Employment Law

The word “unprecedented” has been applied often (and exhaustingly) throughout the COVID-19 pandemic, but when it comes to the impact the pandemic had on the U.S. employment law landscape, the term fits. This was never truer than in the earliest days of the COVID-19 outbreak when companies, facing sudden and abrupt business closures, dramatically reduced their headcounts, ad often without much, if any, advance warning.

Many businesses closing altogether or implementing mass layoffs lacked sufficient time to give notices to employees and government officials under the WARN Act, a federal law requiring larger employers to give at least sixty (60) days’ advance notice of plant closings and mass layoffs. The WARN Act does, however, afford employers several affirmative defenses when they legitimately do not have 60 days’ advance notice themselves of the coming employment losses. One of these defenses – the “natural disaster” exception, 29 U.S.C. § 2102(b)(2)(B) – generally has been applied in cases when a business shutters due to a hurricane, flood, drought, storm, tidal wave, or similar event. Many businesses relied on this exception when they terminated employees suddenly due to COVID-19, reasoning that it too was a natural (as in, not manmade) occurrence with disastrous consequences (infection, hospitalization, and death).

One of the companies to do so was US Well Services, Inc., a hydraulic fracturing (“fracking”) business. In early March 2020, the company faced plummeting oil prices partially due to decreased demand for oil and gas following pandemic-related travel restrictions. As a result, several of US Well’s customers abruptly discontinued the fracking work the company had been performing for them at several Texas sites. On March 18, 2020, US Well distributed notices to hundreds of employees notifying them that they were immediately laid off “due to unforeseeable business circumstances resulting from a lack of available customer work caused by the significant drop in oil prices and the unexpected adverse impact that the Coronavirus has caused.”

The employees filed WARN Act claims in the Southern District of Texas. US Well moved for judgment in its favor, arguing that COVID-19 constitutes a natural disaster under the WARN Act and that the company therefore was exempt from the WARN Act’s 60-day notice requirement. The workers also sought judgment in their favor, arguing that the WARN Act did not include pandemics or viruses in its examples of events constituting natural disasters. The trial court denied both sides’ motions. The workers filed an interlocutory (interim) appeal of the decision with the U.S. Court of Appeals for the Fifth Circuit.

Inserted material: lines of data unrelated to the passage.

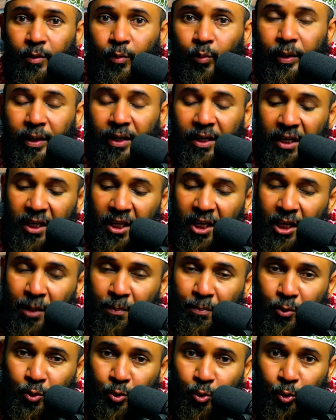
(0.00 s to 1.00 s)
When he
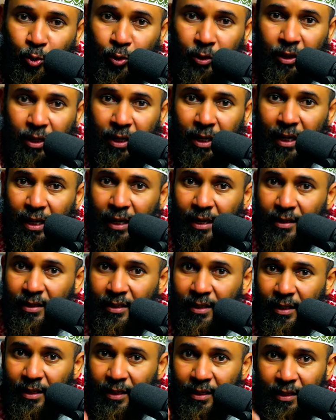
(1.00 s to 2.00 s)
keeps on
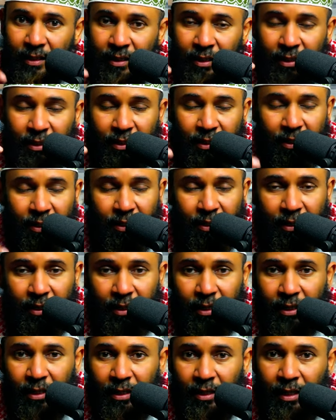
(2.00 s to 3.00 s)
uttering La
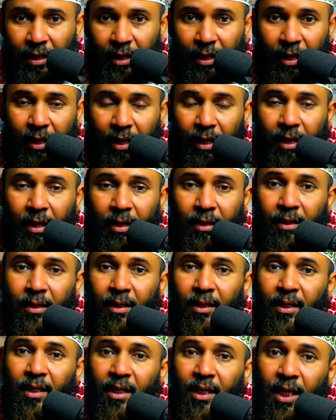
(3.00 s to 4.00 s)
ilaha illallah,
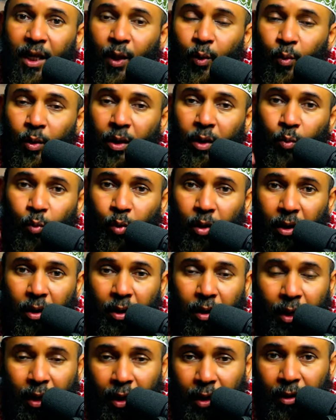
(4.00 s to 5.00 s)
he will,
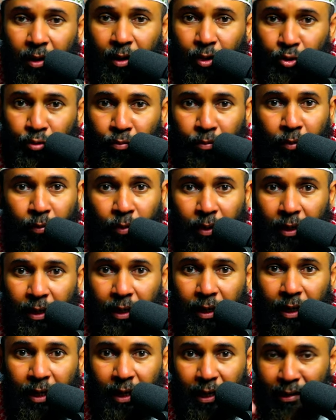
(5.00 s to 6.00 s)
wallahi thumma
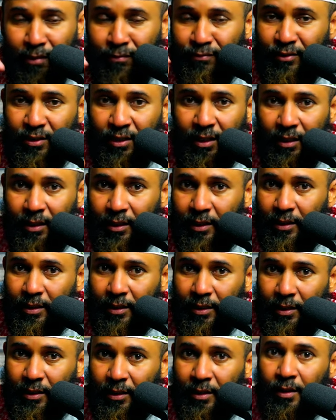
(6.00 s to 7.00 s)
wallahi, I have seen
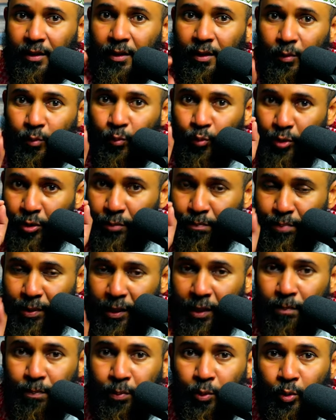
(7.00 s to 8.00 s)
it with
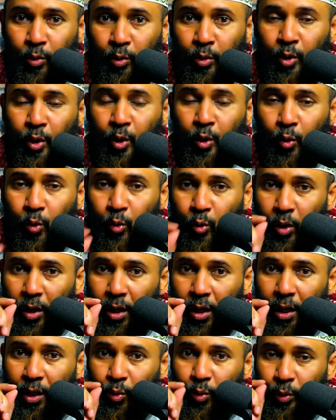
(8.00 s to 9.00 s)
people who
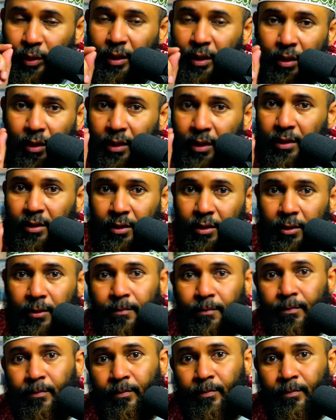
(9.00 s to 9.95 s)
are doing this.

In a unanimous decision issued June 15, 2022, the Fifth Circuit held “that the COVID-19 pandemic is not a natural disaster under the WARN Act.” See Easom v. US Well Servs., Inc., No. 21-20202 (5th Cir. Jun. 15, 2022). This first-of-its-kind U.S. appellate decision distinguishes natural disasters like floods, earthquakes and droughts, which the court described as “hydrological, geological and meteorological events,” from diseases, pandemics, and viruses, finding that if Congress intended for the latter events to be included in the scope of natural disasters, it knew how to do so. “That [Congress] chose not to justifies the inference that those terms were deliberately excluded,” the court wrote.

Although other federal appellate courts conceivably could interpret the term “natural disaster” differently, setting up a split of authority requiring Supreme Court resolution, for now the decision presents a significant obstacle to employers that relied on COVID-19 and its attendant challenges as the sole or primary justification for failing to give sufficient notice of terminations for WARN Act purposes, notice that, absent the gift of prognostication, no employer could have given in the earliest days of the pandemic. That leaves substantial exposure for back pay to the employees terminated fewer than 60 days after learning of their employment loss, unwelcome news to employers still regaining their footing after the pandemic.